Here’s an interesting piece from this week’s PWCW newsletter that’s worth looking at. As Heidi says, “Todd Allen digs into the BPA audited circulation figures for comics and figures out why Marvel publishes the Marvel Adventures line” when sales to direct-market comic shops are very low:
The comic with the most subscribers was Marvel Adventures Spider-Man with a whopping 27,395. You want to know why Marvel Adventures exists with low direct-market sales? There’s your answer—subscriptions. The second-highest subscriber count was Ultimate Spider-Man with 14,890.
Later in the piece:
I also find it interesting that the Marvel Adventures subscription numbers are quite so high. Does this mean parents with young children don’t feel comfortable taking the kids into a comic store, or just that the direct market isn’t convenient for them?
Well, yes. The reason those Archie digests are by the supermarket checkout lane, right next to Cosmo, is so parents can spend five bucks on something to keep the kids quiet on the ride home. It does not usually spark a lifetime obsession with the medium of sequential art — perhaps in the child, but definitely not in the parent.
The funny thing about the comics industry is that everyone in it loves comics. Which is great, but they don’t really know how to relate to people who don’t.
For a parent who has no interest in comics, given a choice between A) driving out to a comic book store, once a month, every month, [walking past the nerds and the Witchblade statues to the kids’ comics ghetto] to spend $3 on a Spider-Man book for your kid… and B) taking five minutes to pay $25 ($2 per book) for a Spider-Man book to arrive magically in your mailbox, once a month, every month, without having to do anything?
Also, for civilian readers, that’s just what you do. Kid wants Ranger Rick, you get ‘im a subscription. You don’t go to REI every week asking if the new issue is out and socializing with other outdoorsy people.
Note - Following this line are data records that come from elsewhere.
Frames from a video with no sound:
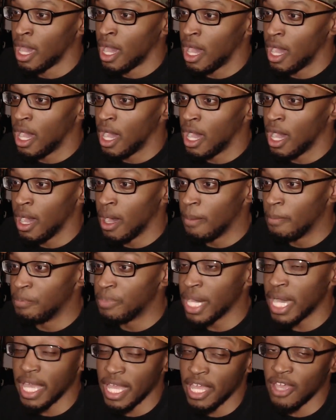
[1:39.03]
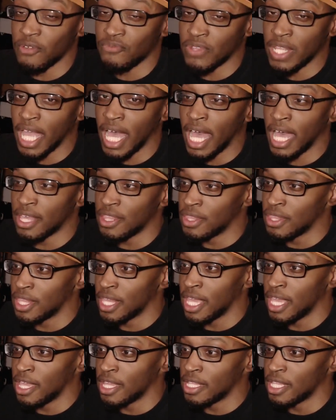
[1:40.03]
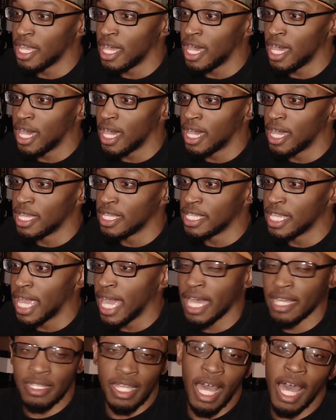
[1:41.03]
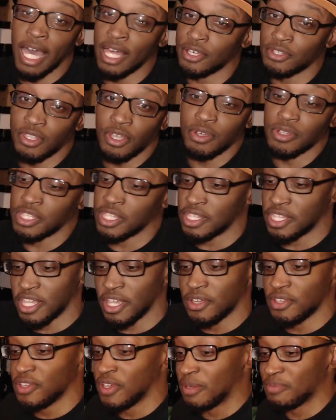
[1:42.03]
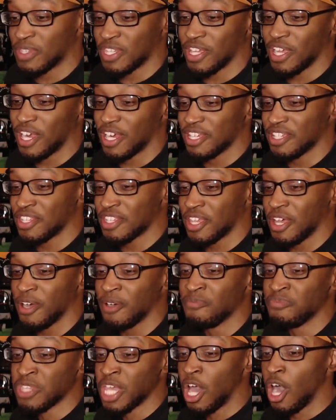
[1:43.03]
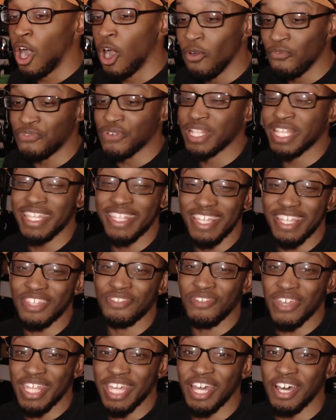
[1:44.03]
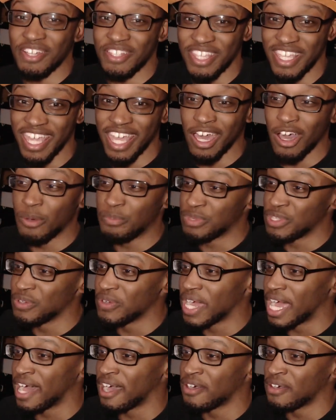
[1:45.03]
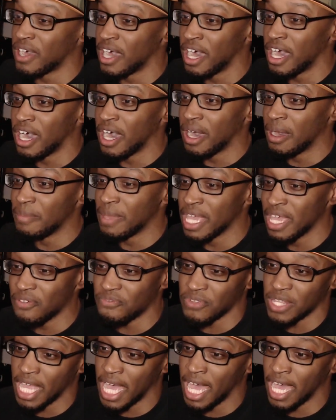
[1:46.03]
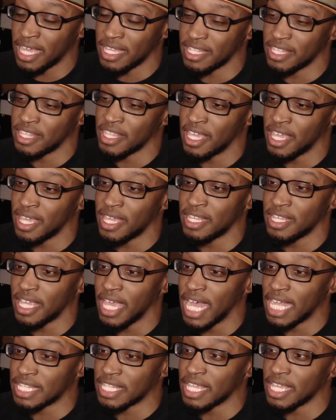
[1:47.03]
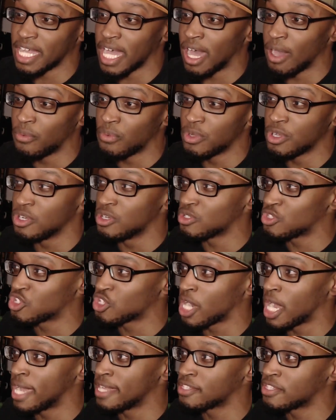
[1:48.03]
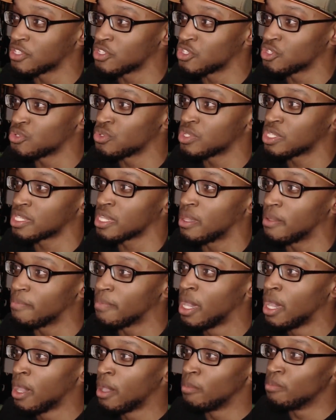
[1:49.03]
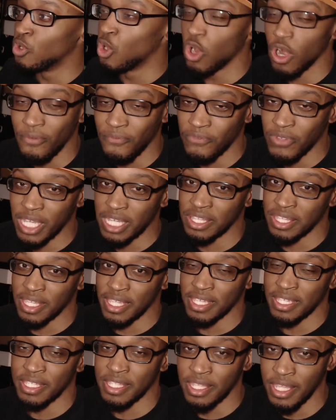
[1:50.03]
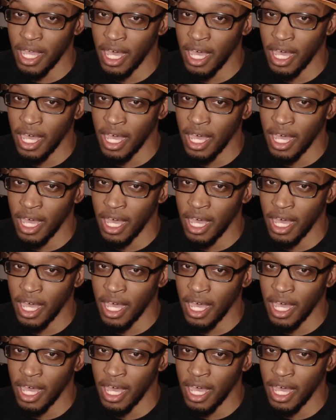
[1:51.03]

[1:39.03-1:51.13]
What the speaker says: But if not, then yeah, I don't know what to tell you. I'm sorry. So hopefully this video did help you out. If not, then yeah, I think I will try to do some more fixes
It’s what I did when I was a kid — in 1991, somebody gave me an issue of Disney Adventures bought from a checkout aisle, and I loved it so I talked my grandma into buying me a subscription. Somebody gave my brother and me some X-Men comics, so we started looking for the X whenever we went to the drugstore. Even after we discovered the (crappy) local comic shop, it was so rare that we would get to go — and so likely that the issue we wanted would be out of stock or too expensive (last month’s comic suddenly costs twice as much because it’s a “back issue”) — that it made more sense to just get a subscription. Heck, we paid up front for four years of X-Man.
It’s a different world and a different industry now, but new readers are still essential.